Disadvantages of Buying a Mobile Home
· A disadvantage of buying a mobile home is that its value will depreciate especially if you plan to put it in a mobile home park. Like a new car, a manufacture home in a mobile home park is considered “personal property” rather than “real property” once a mobile home leaves the factory, it drops in value. "Real property" is defined as land and anything attached to it permanently. Anything that can be removed without "injury" to the land is not real property. Personal property, on the other hand, is anything that is movable and not classified as real property. Even though mobile homes are not easily removed from land once placed, like I mentioned before, they are still considered personal property (although in many locations a person who owns both the mobile home and underlying land can convert the mobile home to real property by taking some affirmative steps). On the other hand, stick-built homes are considered part of the real property.
· A related disadvantage is that mobile homes, because they are personal property, are usually more expensive to finance. Personal property loans, sometimes called "chattel loans," usually come with higher interest rates and shorter terms than a mortgage loan.
· Stick-built homes, on the other hand, normally appreciate in value over time because the stick-built home owner almost always owns the underlying land.
· A person who owns both the land and the mobile home in our region will usually see the value of the combined property increase over time, but that is likely the result of the underlying land increasing in value, and will depend on the market. Being in a Seller’s market with a home shortage going on manufactured homes have also increased in value substantially over the last few years, as long as they have been well maintained.

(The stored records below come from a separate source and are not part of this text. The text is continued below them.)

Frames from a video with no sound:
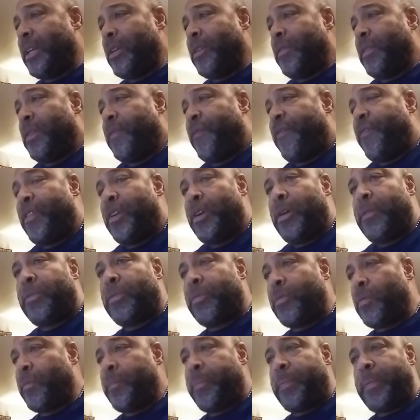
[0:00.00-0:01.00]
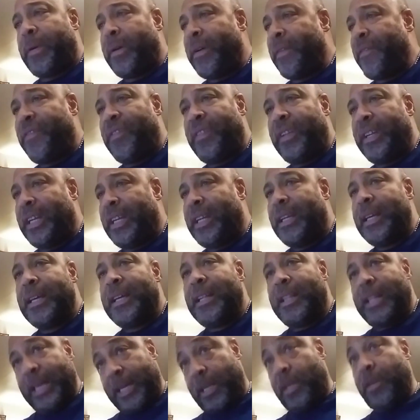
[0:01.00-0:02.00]
You, you feel through peripherally
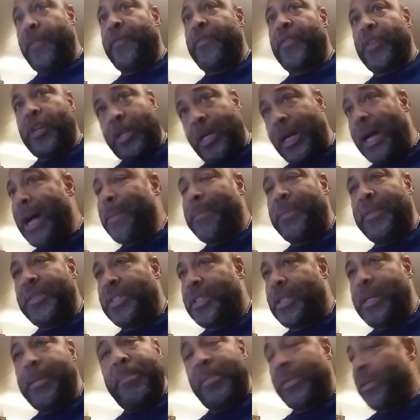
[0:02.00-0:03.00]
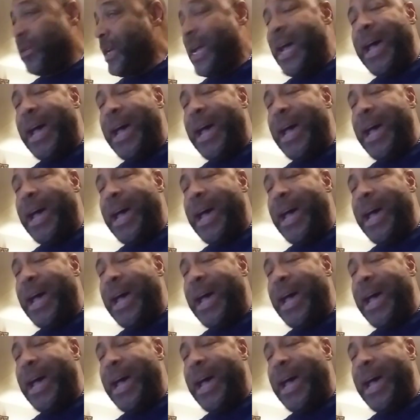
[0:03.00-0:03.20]
like you've accomplished it, but you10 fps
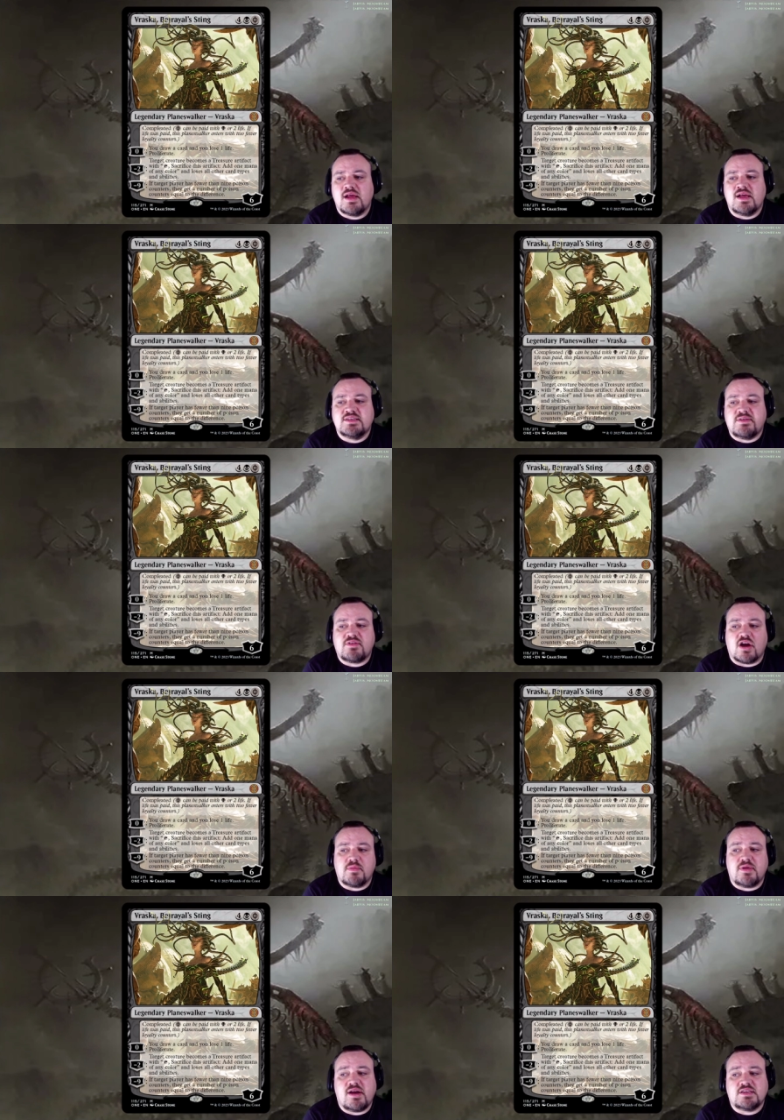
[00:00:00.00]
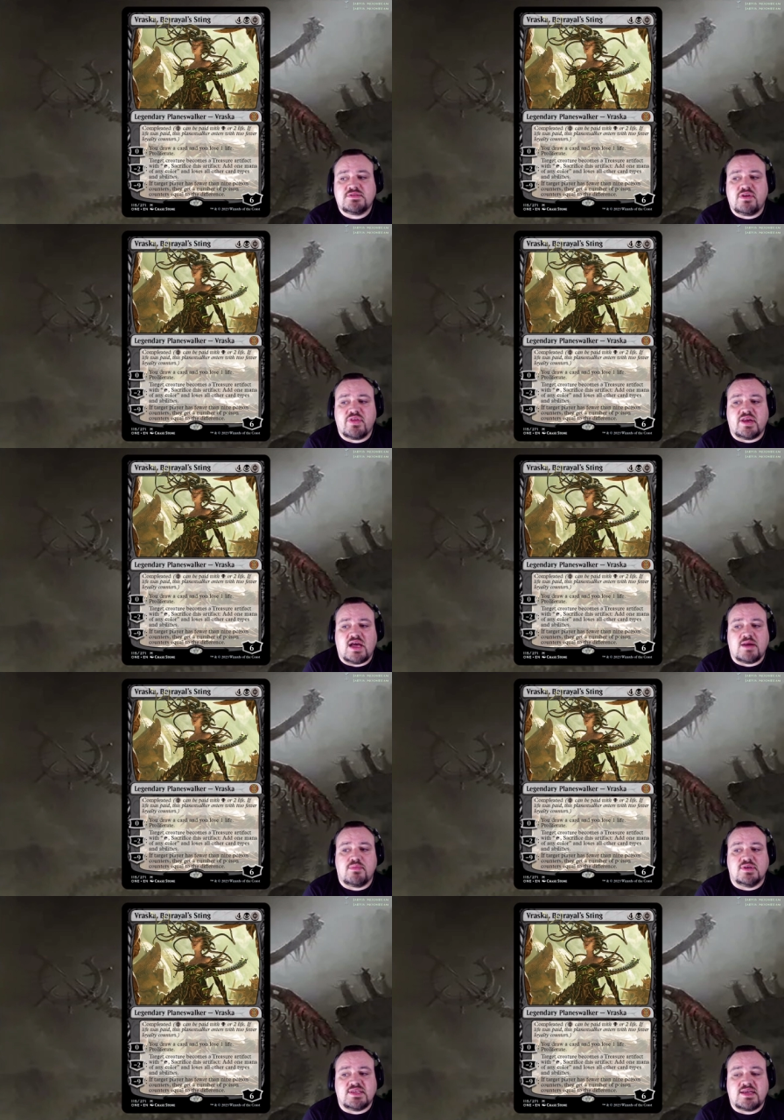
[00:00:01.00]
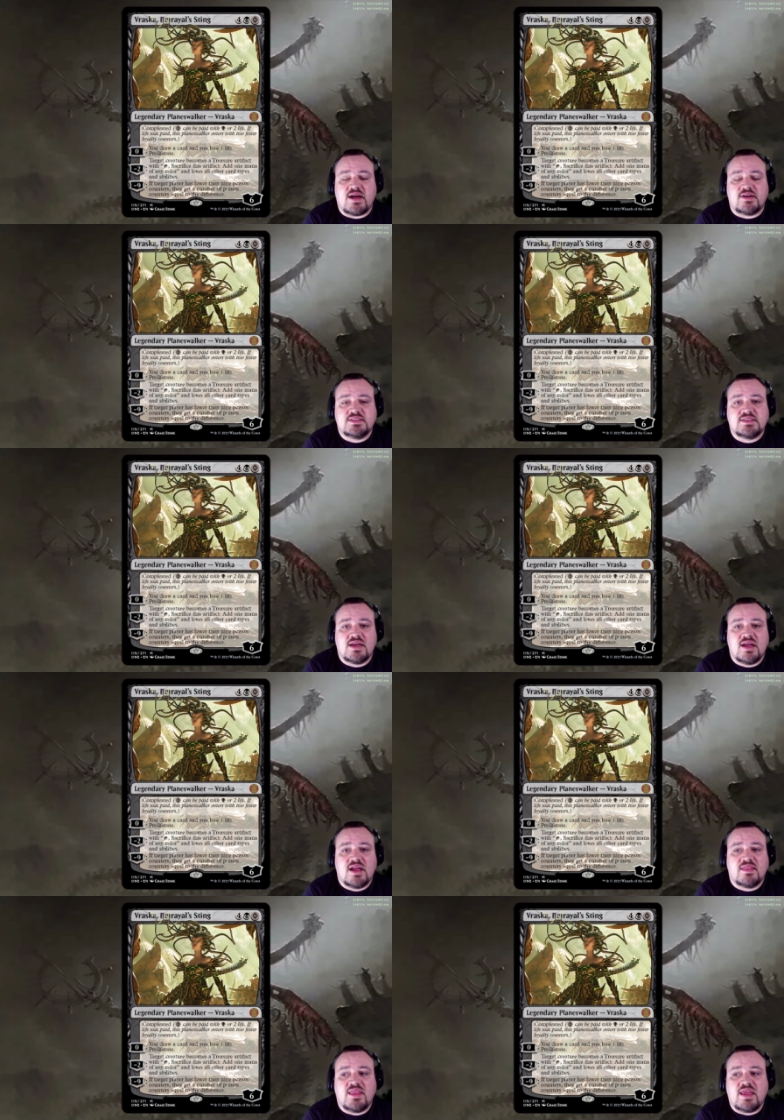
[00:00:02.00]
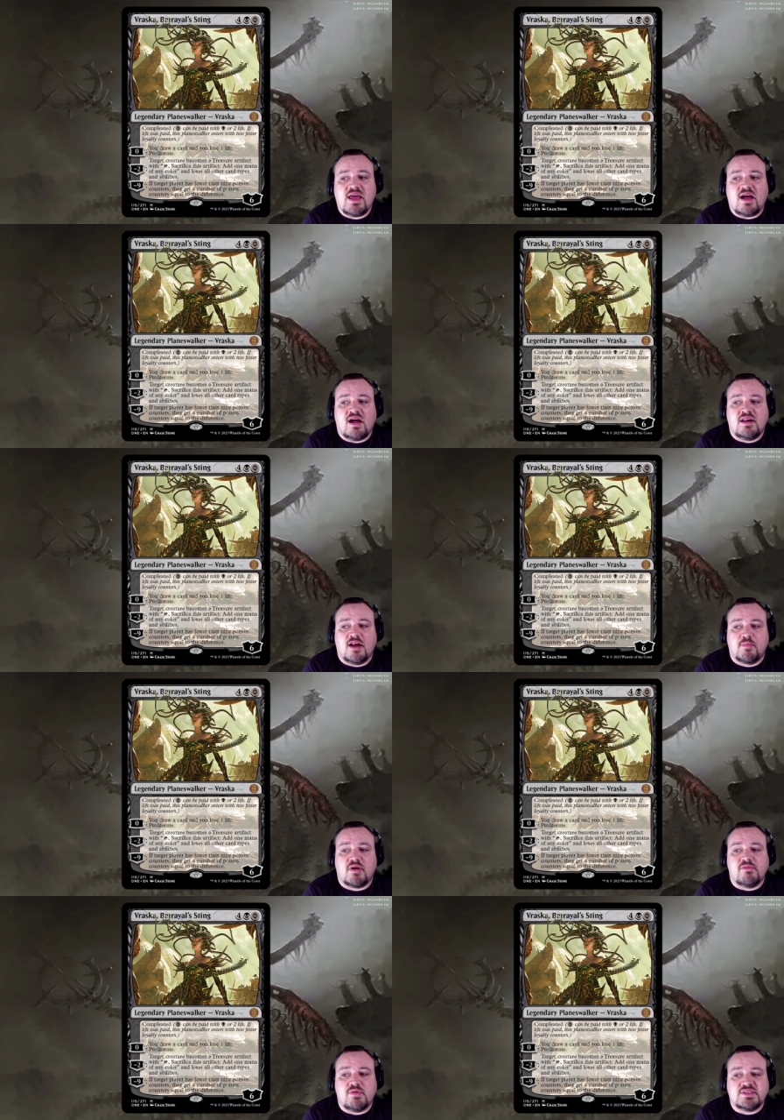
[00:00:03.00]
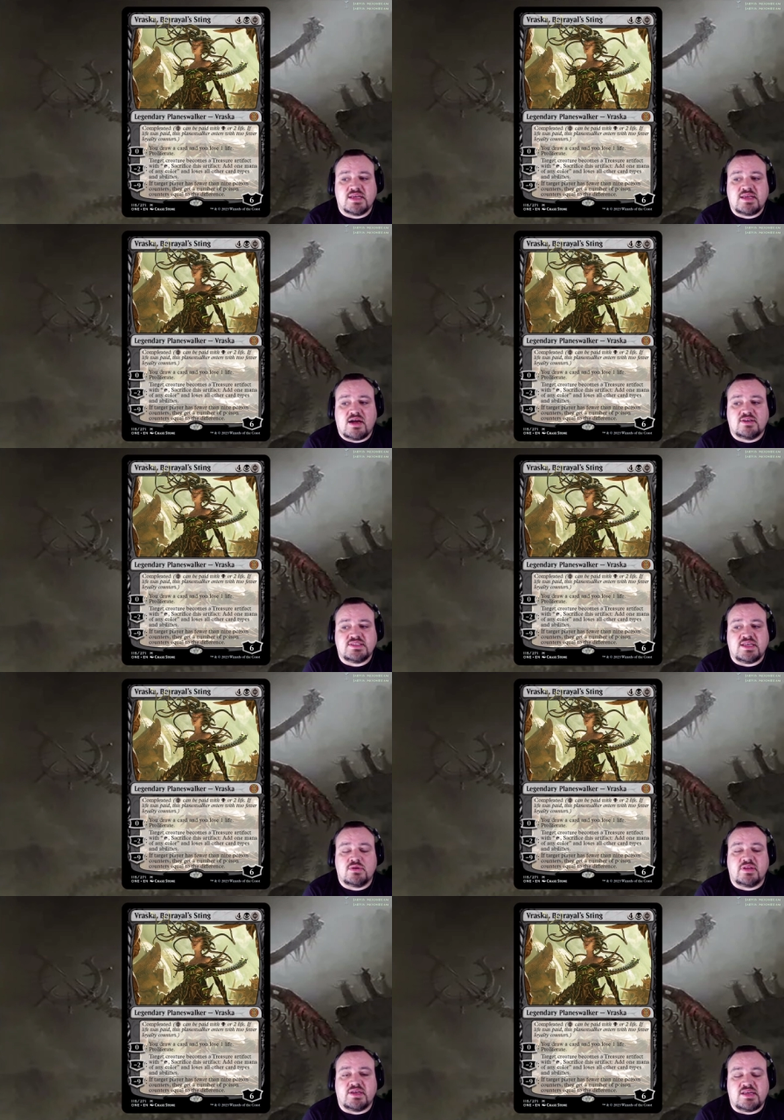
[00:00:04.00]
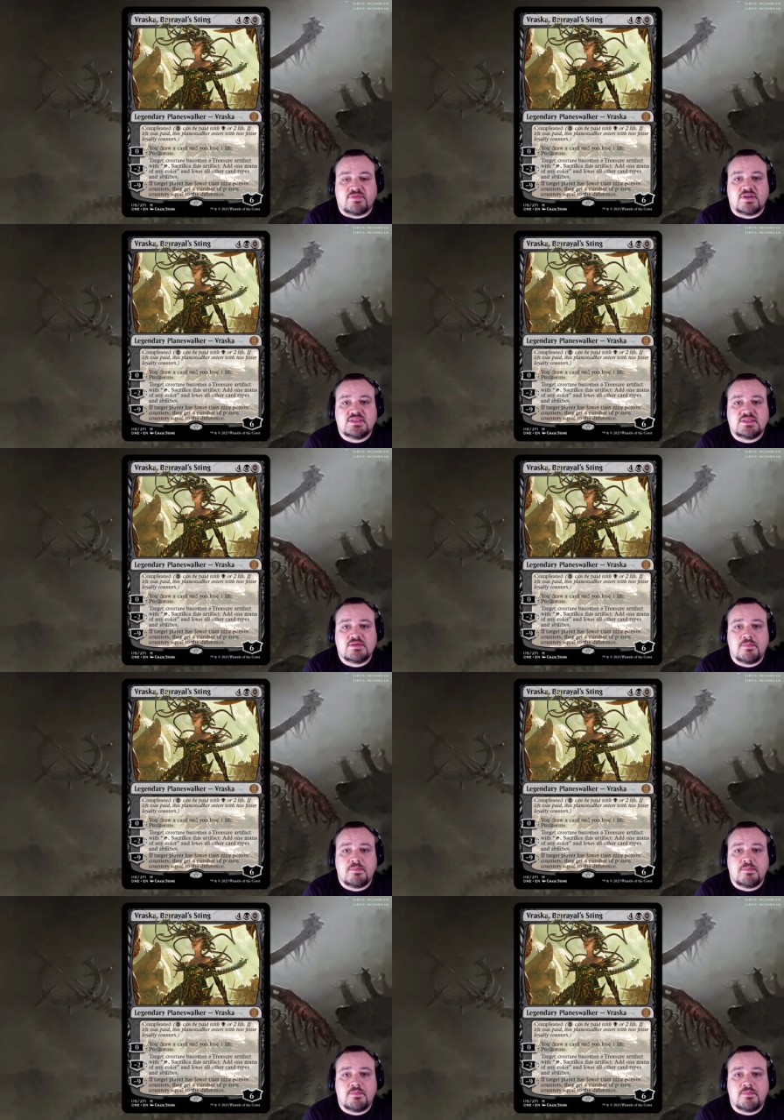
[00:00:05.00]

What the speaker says: is if target player has fewer than 9 poison counters, they get a number of poison counters equal to the difference.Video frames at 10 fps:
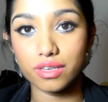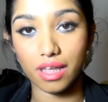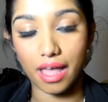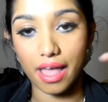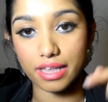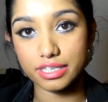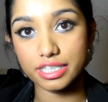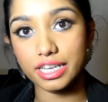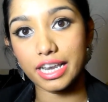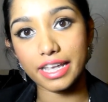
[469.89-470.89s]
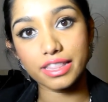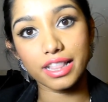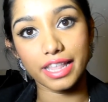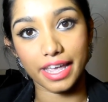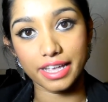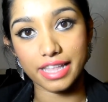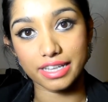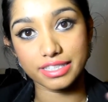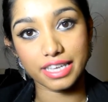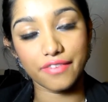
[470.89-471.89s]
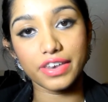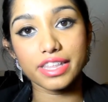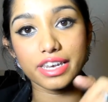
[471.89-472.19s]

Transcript: and click the link that's given in the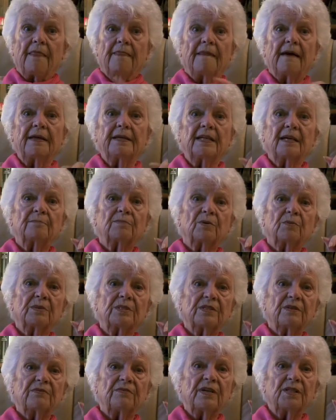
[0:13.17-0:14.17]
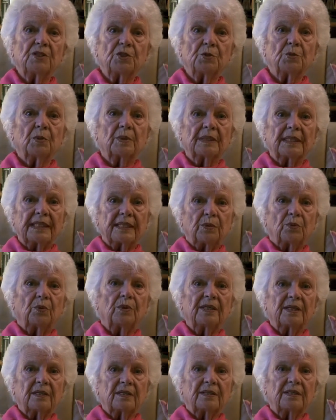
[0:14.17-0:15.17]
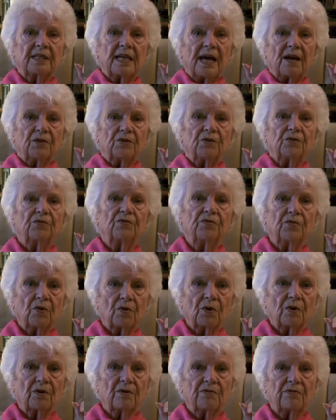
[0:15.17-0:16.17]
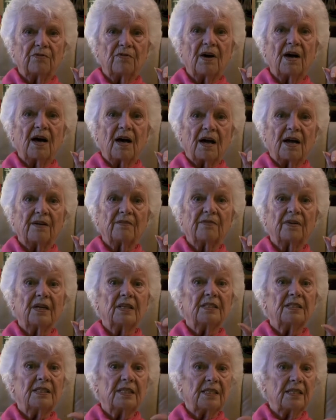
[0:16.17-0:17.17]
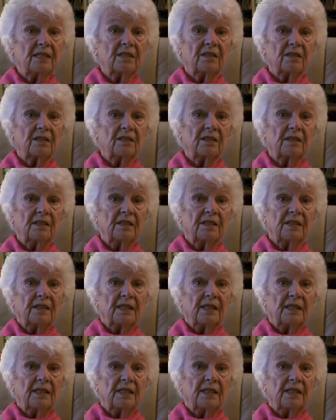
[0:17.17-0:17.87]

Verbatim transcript: That number was eventually whittled down to 4 or 5 until,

· Additional disadvantages to mobile homes have to do with them typically being located in a mobile home park. Despite "owning" your actual home, you will still have a landlord, to whom you will have to pay rent and answer to for your compliance with park rules. The landlord might at some point decide to evict you, in which case you'll be faced with either moving or selling your mobile home.
· Mobile homes are not easy to resell, especially when located in a mobile home park. Because they are relatively immobile after being set up, unless the buyer wants to keep the mobile home where it is, finding a buyer can be a challenge. It can cost several thousand dollars to move a mobile home.
· This might not be a disadvantage, though, if the mobile home and land are sold together, just like a stick-built house. However, despite significant advances in the quality of mobile home construction, there is still a stigma attached to mobile home ownership that could turn some buyers off.
· A final disadvantage is that, unlike stick-built homes, which are built on permanent foundations, mobile homes are usually placed on temporary foundations. During a natural disaster, like an earthquake or severe storm, mobile homes can be more prone to damage. Here in our area we see more manufactured homes built on land on block foundations and strapped down which makes this less of a problem.
· Plus modern mobile homes can provide a quality, cost-effective alternative to a stick----built home. However, they have some disadvantages to stick built homes that you need to consider. Factors to consider, such as costs, laws that impact mobile home value, and low cost stick-built alternatives vary from region to region, so be sure to do your research.